When government data are available, they increase interaction between governments and citizens and enable co-creation opportunities with other stakeholders such as academics, civil society organisations and government institutions. Strong policy frameworks are key to ensure data availability and the integration on the delivery models of the public, private and social sectors.
Principle 1 of the International Open Data Charter is open by default: government data should be public unless their release comes into conflict with other principles. Three quarters of LAC countries assessed in the OURdata Index have a list of legitimate reasons that restrict publicly releasing government data by default. For example, in Chile, data should not be released if their disclosure affects the rights of individuals (e.g. their privacy) or their publicity poses a threat to national security or public interest, among others. Also, most countries have formal requirements to ensure that information published owing to transparency/anticorruption laws is released as open data.
Principle 2 (timely and comprehensive) refers to the involvement of citizens in the development of open data plans. The most common forms of consultations in LAC countries are physical public meetings (56%) and formal consultations (50%); virtual public meetings are less popular (25% of countries). Regarding stakeholders, 31% of LAC countries have consulted civil society organisations five times or more since 2017 (compared to 34% of OECD countries), the same proportion as civil servants. By comparison, 53% of OECD countries consulted civil servants 5 or more times. Academia, citizens, journalists and private sector organisations have been consulted five times or more since 2017 by 19% of LAC countries each. Around a third of OECD countries consulted the private sector five times or more.
To implement the commitments subscribed under these two principles, data must be released in formats that users can easily analyse. The vast majority of LAC countries (81%) release their data in tabular format, while half also publish maps.
Pillar 1 of the OURdata Index (Data availability) measures countries’ performance on the abovementioned policy issues. LAC countries score on average 0.41 in this pillar, compared to 0.59 for OECD countries. Mexico (0.79), Colombia (0.78), Brazil (0.69) and Argentina (0.51) have the highest scores in the region, as a result of their progressive open data agendas.

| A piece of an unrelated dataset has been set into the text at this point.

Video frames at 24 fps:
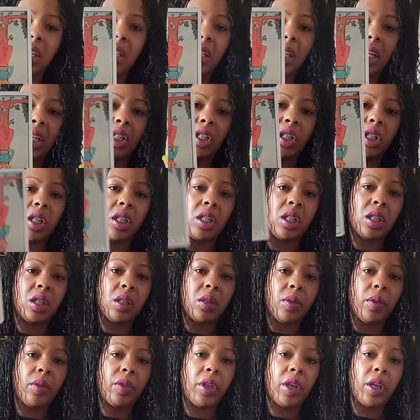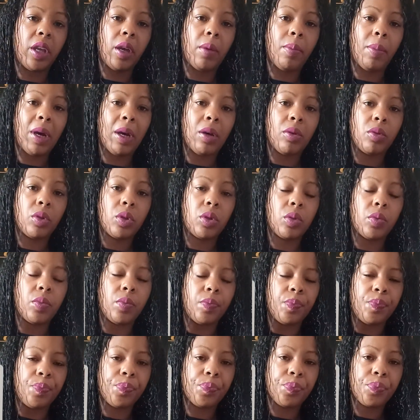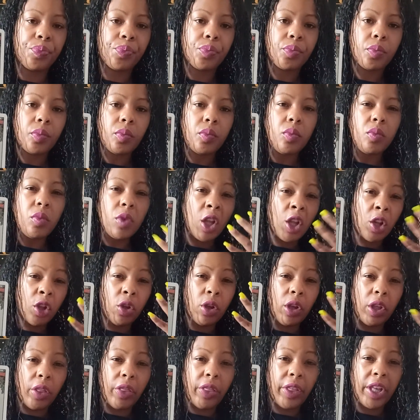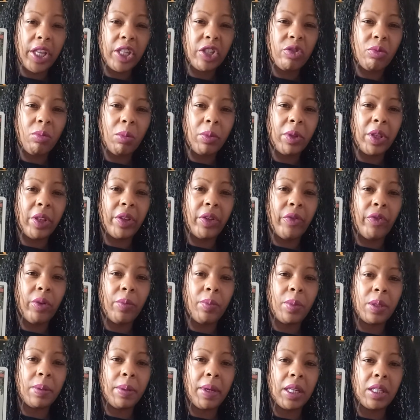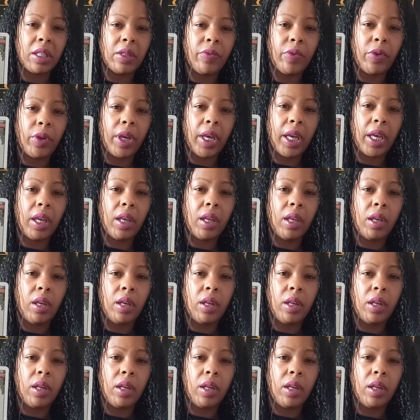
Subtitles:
and just think about, look at things from a different perspective, okay?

On average, LAC countries perform better in content of the open by default policy (0.17) than in stakeholder engagement (0.14) and implementation (0.10), a similar trend to the OECD. This is also the case for some countries, for instance Colombia obtained the maximum score in content of the open by default policy (0.33), and scored 0.21 in stakeholder engagement. The Bahamas scored 0.11 on content, which shows some efforts to set up an open by default policy, although they have not yet been implemented (it scored 0.00 in the other two sub-indicators). This evidence points to the need for investing further resources on user engagement from earlier stages of the policy process. For instance, to identify data demand which can lead to greater re-use in latter stages.
Some countries (Brazil and Mexico) had a higher score on stakeholder engagement. Guatemala had one of the highest scores in such sub-indicator, which is around double its score on content and more than three times that of implementation (0.07).